Se distingue un suspiro en el pecho del luchador social, ahora son las letras del noble Secretario Ejecutivo del Centro de DH las que animan y dan esperanza en lo humano:

“… sin embargo hemos tenido el honor de caminar con personas cuya existencia y labor dejan testimonio de la dignidad de formaindividual y colectiva en los y las de abajo, por ejemplo de los y las otomíes de Xochicuautla, Huitzizilapan y Magú, guardianes de sus Bosques y sus Montes; así como de las y los Nahual de Coyotepec y Tlanixco, guardianes del Agua quienes junto con las y los pobladores de Tecamac han dado lecciones de vida de cómo se defiende el vital líquido; no se diga de lxs campesinxs de San Salvador Atenco, guardianes de la Libertad y de la Tierra, referente nacional de resistencia; también hemos compartido con habitantes de Tepotzotlán, Santa María Tianguistengo, Cañadas de Cisneros, Temascalapa, Cahuacán, guardianes del Medio Ambiente de sus respectivos pueblos; así mismo nos hemos asombrado ante el valor de mujeres víctimas de violaciones de derechos humanos que ante un sistema de justicia omiso se han mantenido de pie exigiendo pleno acceso y respeto a sus derechos como lo son las señoras Gabriela Sánchez y Cristina Juárez, ambas integrantes del Movimiento por la Paz; estrechamos las manos de valiosxs profesores y profesoras del Magisterio Mexiquense contra la Reforma Educativa, guardianes del derecho a la Educación, personas que con su ejemplo enseñan a luchar no sólo a sus alumnos y alumnas sino también a los padres y madres de familia de las colonias populares donde laboran; hemos compartido talleres y conocimientos con los guardianes de la cultura y la solidaridad, colectivos que van de los municipios de Nicolás Romero hasta la mismísima Cd. Neza, incluyendo claro está, a universitarios y universitarias principalmente de nuestra máxima casa de estudios  del país; y por si fuera poco nuestro andar nos ha permitido conocer a respetables defensoras y defensores de Derechos Humanos miembros de Organizaciones de la Sociedad Civil tanto en el ámbito nacional como en el internacional y a personas honestas que se desempeñan en instituciones de DDHH tanto connacionales como extranjeros: aunque más recientemente las fronteras territoriales del estado de México se tuvieron que superar cuando hubo necesidad de brindar defensa legal para presos defensores de los pueblos del volcán Popocatépetl de los estados de Puebla y Morelos…”

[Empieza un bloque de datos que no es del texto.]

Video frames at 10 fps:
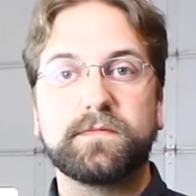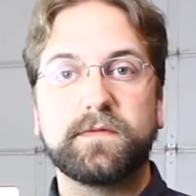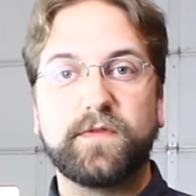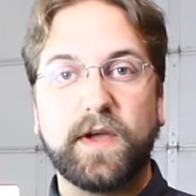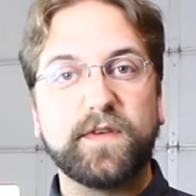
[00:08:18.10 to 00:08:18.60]

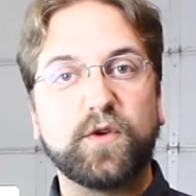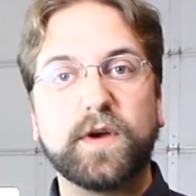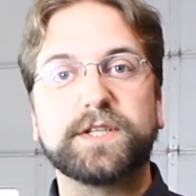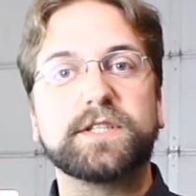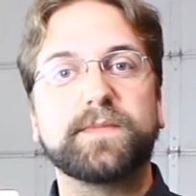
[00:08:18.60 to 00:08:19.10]
If you have any
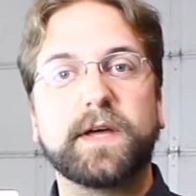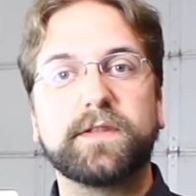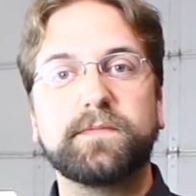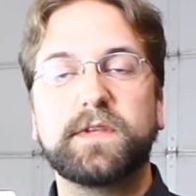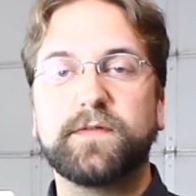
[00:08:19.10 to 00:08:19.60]
questions about
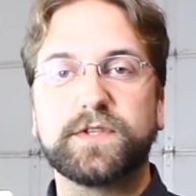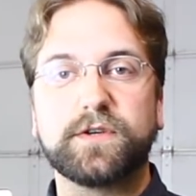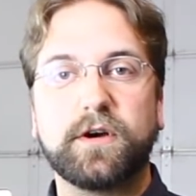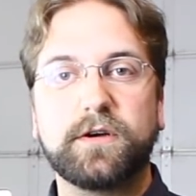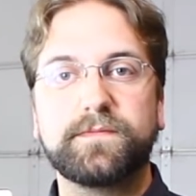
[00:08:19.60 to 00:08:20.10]
them, give us
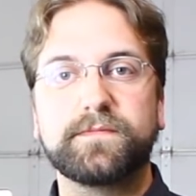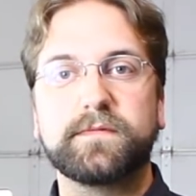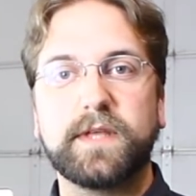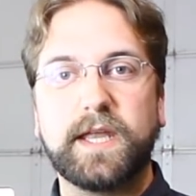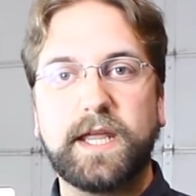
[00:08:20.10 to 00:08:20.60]
a call
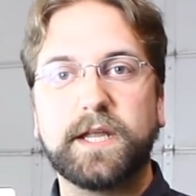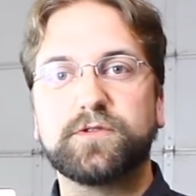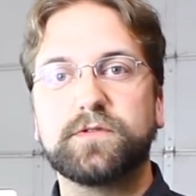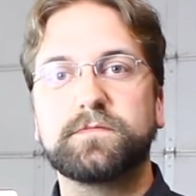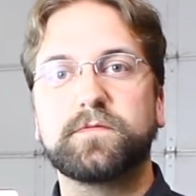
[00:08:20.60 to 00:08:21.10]
at
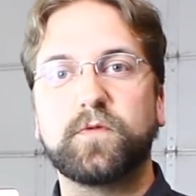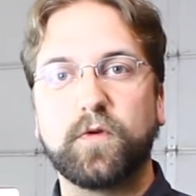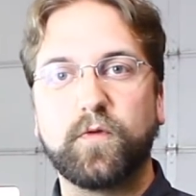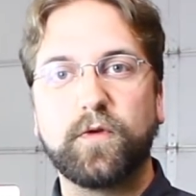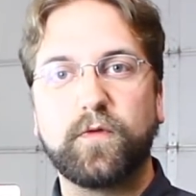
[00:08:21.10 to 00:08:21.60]

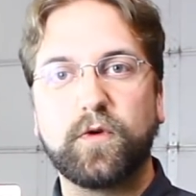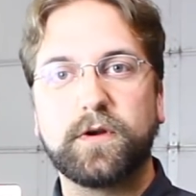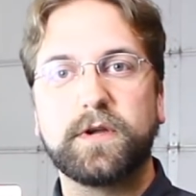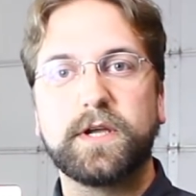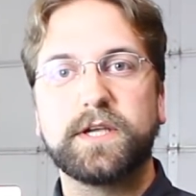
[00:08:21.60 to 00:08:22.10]

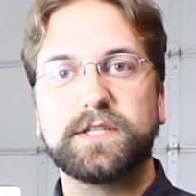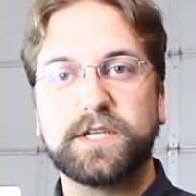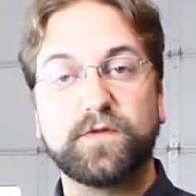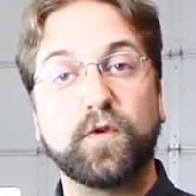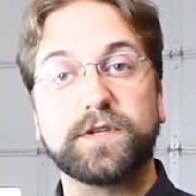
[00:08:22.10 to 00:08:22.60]

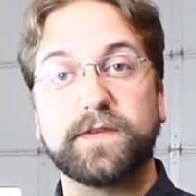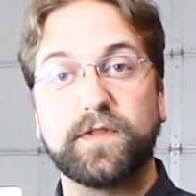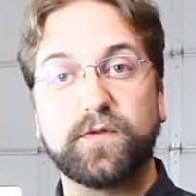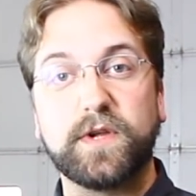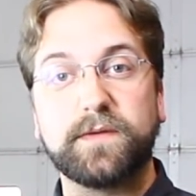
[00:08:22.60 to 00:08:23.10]

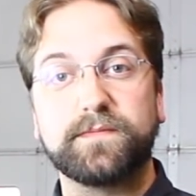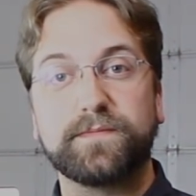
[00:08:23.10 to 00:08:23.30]
800-444-6473.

Aunque pareciera lo contrario, don Zeferino sabe que se ha hecho el esfuerzo por sintetizar, se rasca la cabeza y voltea la mirada al techo de su cuarto, como si allí buscara las respuestas escritas a lo que pasará ante tanta violación a derechos humanos, pero también ante tanta Dignidad de las personas que luchan…

Don Zeferino se dispone a dormir, afuera los ruidos anuncian tempestades,  sin embargo su rostro moreno dibuja alegría y decisión, apenas dos años y el nombre de un defensor común y sencillo se ha encontrado con decenas y decenas de defensores y defensoras comunes también, quienes con su día a día hacen de los Derechos Humanos una herramienta al servicio de la liberación de los pueblos y así es como adquieren sentido todos esos enunciados.